- What to do:
Of the lines in the material below, print only those from the one containing "(439.84 s to 440.84 s)" to the one containing "(447.84 s to 448.04 s)", ends included, exactly as written and without pictures.

Exercise materials below:

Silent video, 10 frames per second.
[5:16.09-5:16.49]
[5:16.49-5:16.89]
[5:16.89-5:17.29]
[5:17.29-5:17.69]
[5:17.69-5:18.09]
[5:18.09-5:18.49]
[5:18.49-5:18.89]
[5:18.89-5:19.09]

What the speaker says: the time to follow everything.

End of Exercise materials.
Exercise materials below:

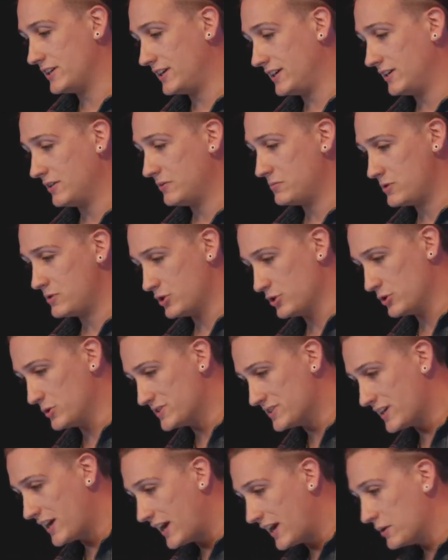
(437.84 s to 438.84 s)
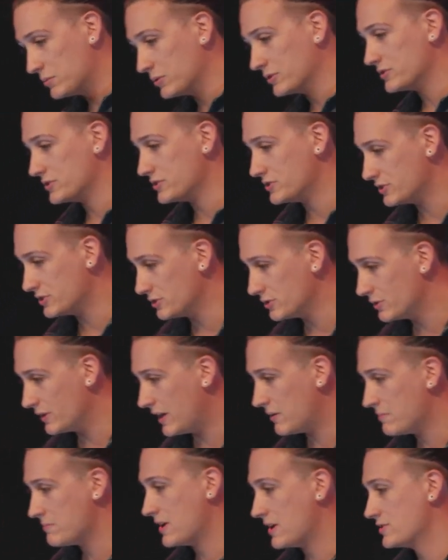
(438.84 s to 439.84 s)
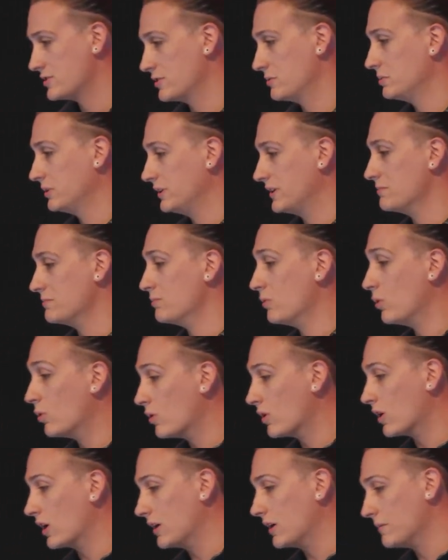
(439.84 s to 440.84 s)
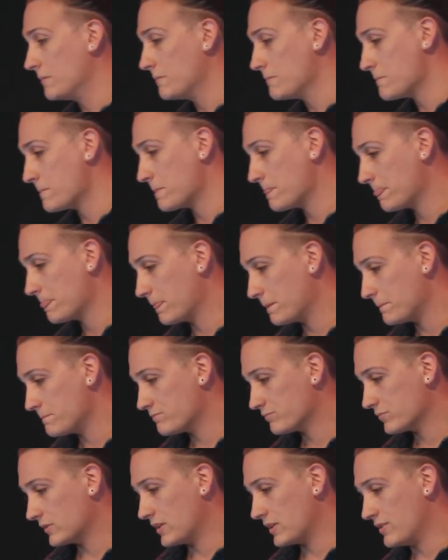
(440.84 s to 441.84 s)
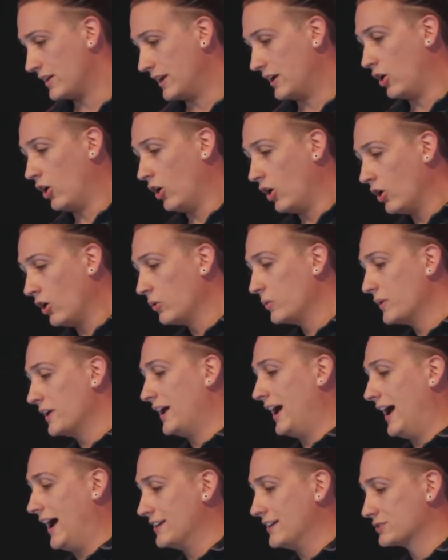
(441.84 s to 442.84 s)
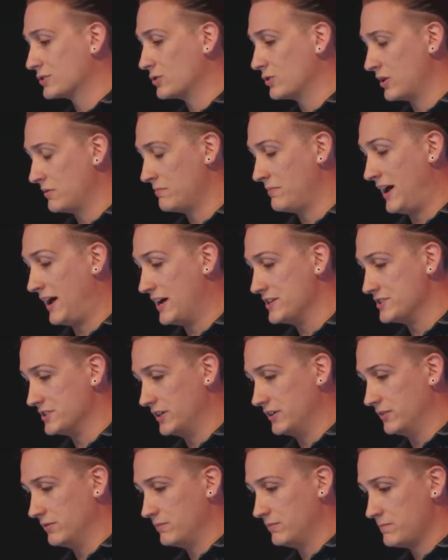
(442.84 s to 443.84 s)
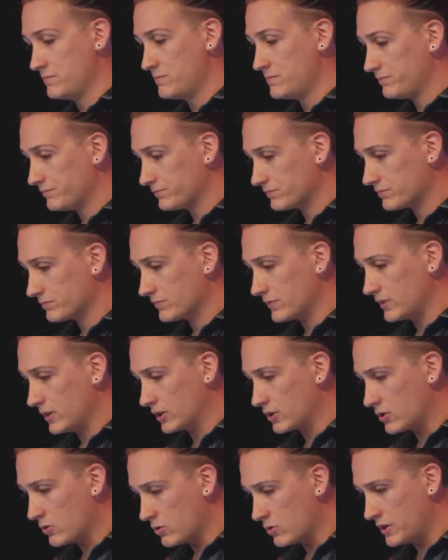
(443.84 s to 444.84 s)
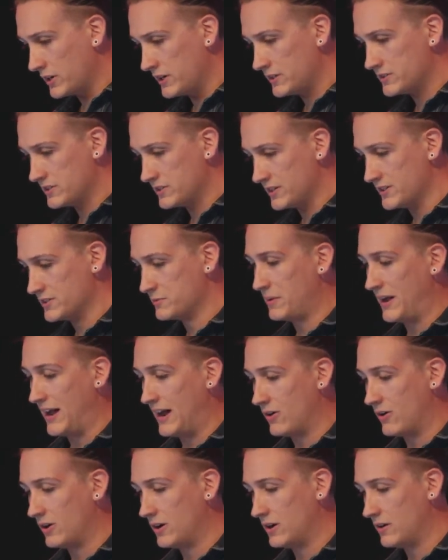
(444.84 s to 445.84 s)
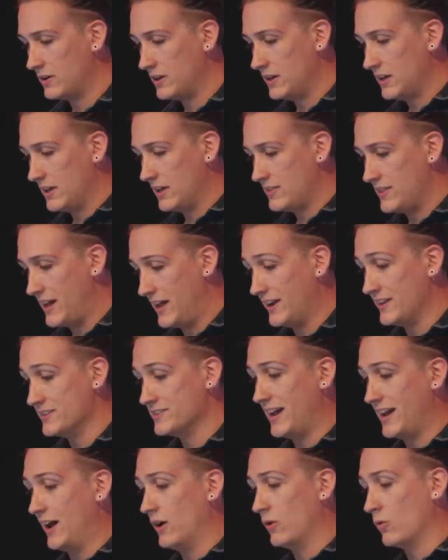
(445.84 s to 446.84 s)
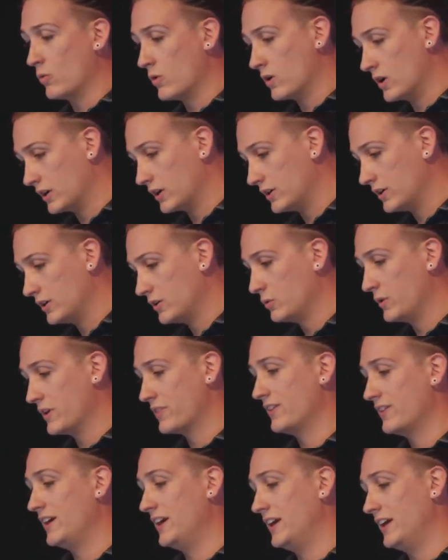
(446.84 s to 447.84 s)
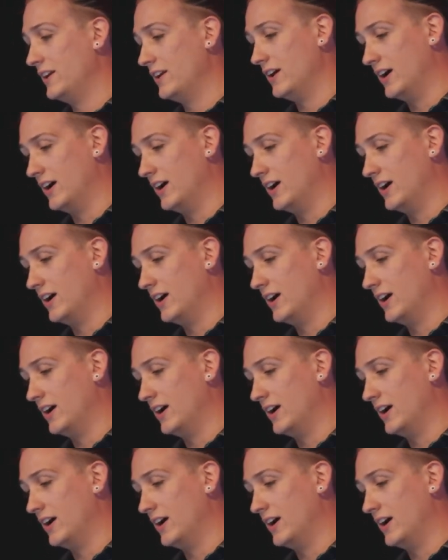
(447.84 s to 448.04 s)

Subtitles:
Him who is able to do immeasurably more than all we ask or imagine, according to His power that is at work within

End of Exercise materials.

- Result for this exercise:
(439.84 s to 440.84 s)
(440.84 s to 441.84 s)
(441.84 s to 442.84 s)
(442.84 s to 443.84 s)
(443.84 s to 444.84 s)
(444.84 s to 445.84 s)
(445.84 s to 446.84 s)
(446.84 s to 447.84 s)
(447.84 s to 448.04 s)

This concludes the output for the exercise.